FAMINES IN THE INDIAN SUBCONTINENT, 1500 to 1767
|1699 (a) [+ 1700]: Satara, Maharashtra [+ Parli, 1700]|
|Documented causes: scorched earth warfare [+ flood]|
|Documented effects: starving army|
|Saqi Must'ad Khan (trans. Sir Jadunath Sarkar), "Maasir-i-Alamgiri" (1947)|
|pp250-1: [the Emperor's siege of Satara fort, Maharashtra, 1699-1700] "On Friday, the 8th December, 1699 /25th Jamnd. S., the imperial tent was pitched at the foot of the fort, at a distance of half a kos. On the other side was placed the camp of 'Azam Shall. The army surrounded the environs of the fort. ... The countless force of the enemy outside the fort fell on the provisions and burnt the grass, the means of life of the cattle, for twenty miles round. On some occasions they boldly approached the camp but were put to flight. Scarcity of grain and fodder reached the extreme point. Those who looked at the external aspect of things thought the conquest of the fort an impossibility."|
[It was eventually captured on 21 Apr 1700, and the army moved on to besiege the Parli fort, arriving there 30 Apr:]

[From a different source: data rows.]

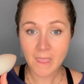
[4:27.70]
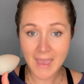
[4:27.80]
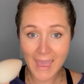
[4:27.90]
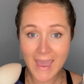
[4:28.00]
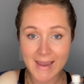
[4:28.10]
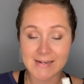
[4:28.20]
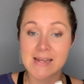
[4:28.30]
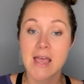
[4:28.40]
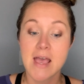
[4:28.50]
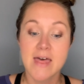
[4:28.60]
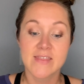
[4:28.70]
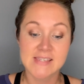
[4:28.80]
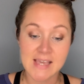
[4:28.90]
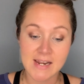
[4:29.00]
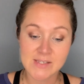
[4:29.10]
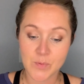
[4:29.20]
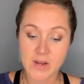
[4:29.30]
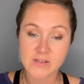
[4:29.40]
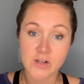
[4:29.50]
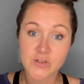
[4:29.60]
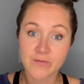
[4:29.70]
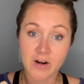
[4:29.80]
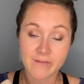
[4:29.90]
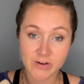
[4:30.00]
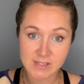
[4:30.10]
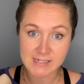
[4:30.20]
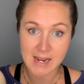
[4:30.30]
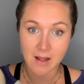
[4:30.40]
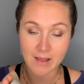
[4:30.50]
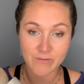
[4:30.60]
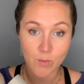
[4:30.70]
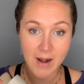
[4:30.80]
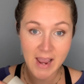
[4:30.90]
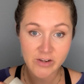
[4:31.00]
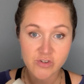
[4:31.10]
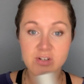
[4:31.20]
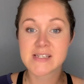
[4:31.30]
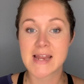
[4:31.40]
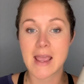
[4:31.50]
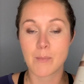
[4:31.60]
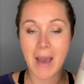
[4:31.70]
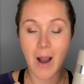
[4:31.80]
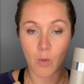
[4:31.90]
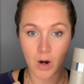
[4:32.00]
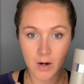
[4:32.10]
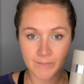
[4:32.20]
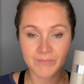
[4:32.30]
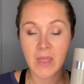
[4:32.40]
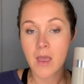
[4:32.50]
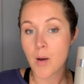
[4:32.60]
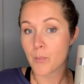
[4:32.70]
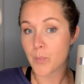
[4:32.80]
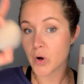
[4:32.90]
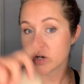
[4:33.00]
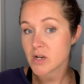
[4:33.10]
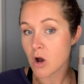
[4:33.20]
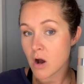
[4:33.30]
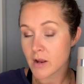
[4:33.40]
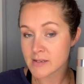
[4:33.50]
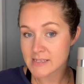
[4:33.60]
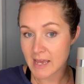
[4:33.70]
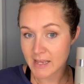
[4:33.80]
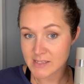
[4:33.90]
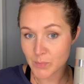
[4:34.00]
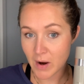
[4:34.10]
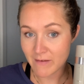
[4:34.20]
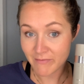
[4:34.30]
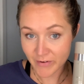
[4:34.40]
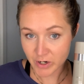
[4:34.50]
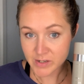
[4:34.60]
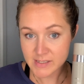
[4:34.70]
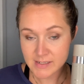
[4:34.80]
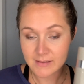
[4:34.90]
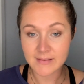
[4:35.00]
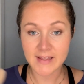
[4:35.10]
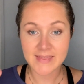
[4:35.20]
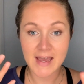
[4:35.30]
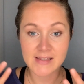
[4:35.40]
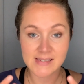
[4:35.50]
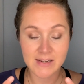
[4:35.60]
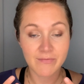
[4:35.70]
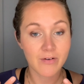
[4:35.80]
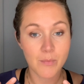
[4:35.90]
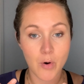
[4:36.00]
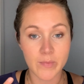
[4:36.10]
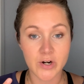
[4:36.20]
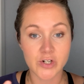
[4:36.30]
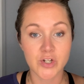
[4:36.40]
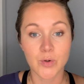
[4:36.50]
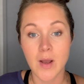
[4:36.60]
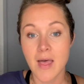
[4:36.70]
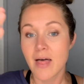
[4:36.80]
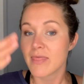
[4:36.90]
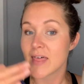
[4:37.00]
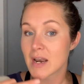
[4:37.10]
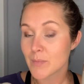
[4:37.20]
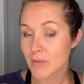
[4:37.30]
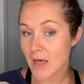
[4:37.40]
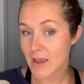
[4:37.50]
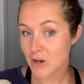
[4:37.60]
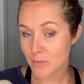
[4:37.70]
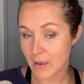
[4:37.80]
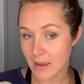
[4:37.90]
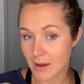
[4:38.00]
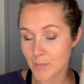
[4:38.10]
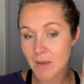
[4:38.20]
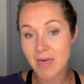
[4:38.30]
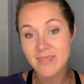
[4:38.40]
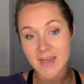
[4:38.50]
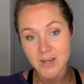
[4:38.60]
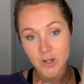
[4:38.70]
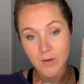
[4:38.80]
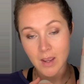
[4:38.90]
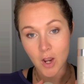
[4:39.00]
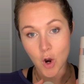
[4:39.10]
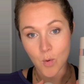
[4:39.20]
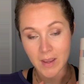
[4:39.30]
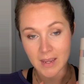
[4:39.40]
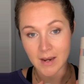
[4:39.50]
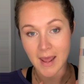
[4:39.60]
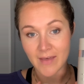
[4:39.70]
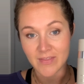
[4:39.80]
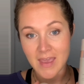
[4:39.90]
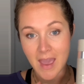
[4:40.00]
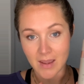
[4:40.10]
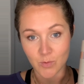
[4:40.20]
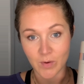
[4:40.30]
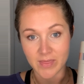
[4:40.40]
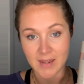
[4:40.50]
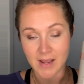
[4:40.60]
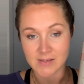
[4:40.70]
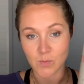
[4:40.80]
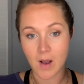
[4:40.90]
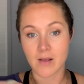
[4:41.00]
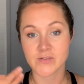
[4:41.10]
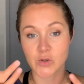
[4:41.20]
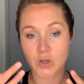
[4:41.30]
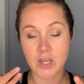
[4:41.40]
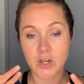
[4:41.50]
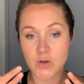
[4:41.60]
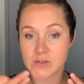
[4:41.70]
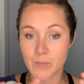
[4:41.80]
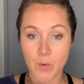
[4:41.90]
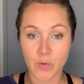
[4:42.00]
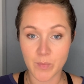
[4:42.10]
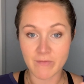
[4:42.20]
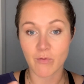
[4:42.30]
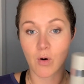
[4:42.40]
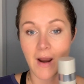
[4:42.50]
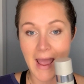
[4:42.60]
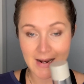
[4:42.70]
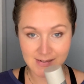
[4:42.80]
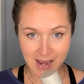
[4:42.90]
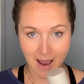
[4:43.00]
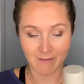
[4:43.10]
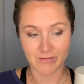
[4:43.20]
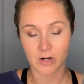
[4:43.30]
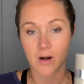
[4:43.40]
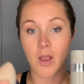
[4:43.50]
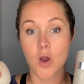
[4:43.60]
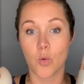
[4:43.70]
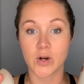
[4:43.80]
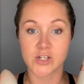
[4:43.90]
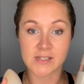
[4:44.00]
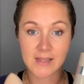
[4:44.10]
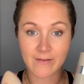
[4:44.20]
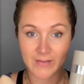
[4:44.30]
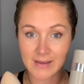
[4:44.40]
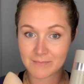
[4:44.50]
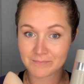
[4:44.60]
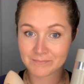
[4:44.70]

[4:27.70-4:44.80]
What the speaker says: And the setting spray is also very versatile. If you want extra staying power, put on setting spray first, let that sit for a moment or two, then apply your makeup, and then you can go in at the end with it as well. So you can use it both before and after, which is lovely.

p257: "But what shall I write about the excess of rain and scarcity of grain and fodder? * * * The dark clouds showered day and night like the eyes of orphans. Houses were submerged. * * * In short, owing to the flood of the rivers and the non-arrival of provisions from all sides, famine became severe. I wonder at the firmness and strength of the Emperor who, without being alarmed by it, encouraged and consoled the soldiers."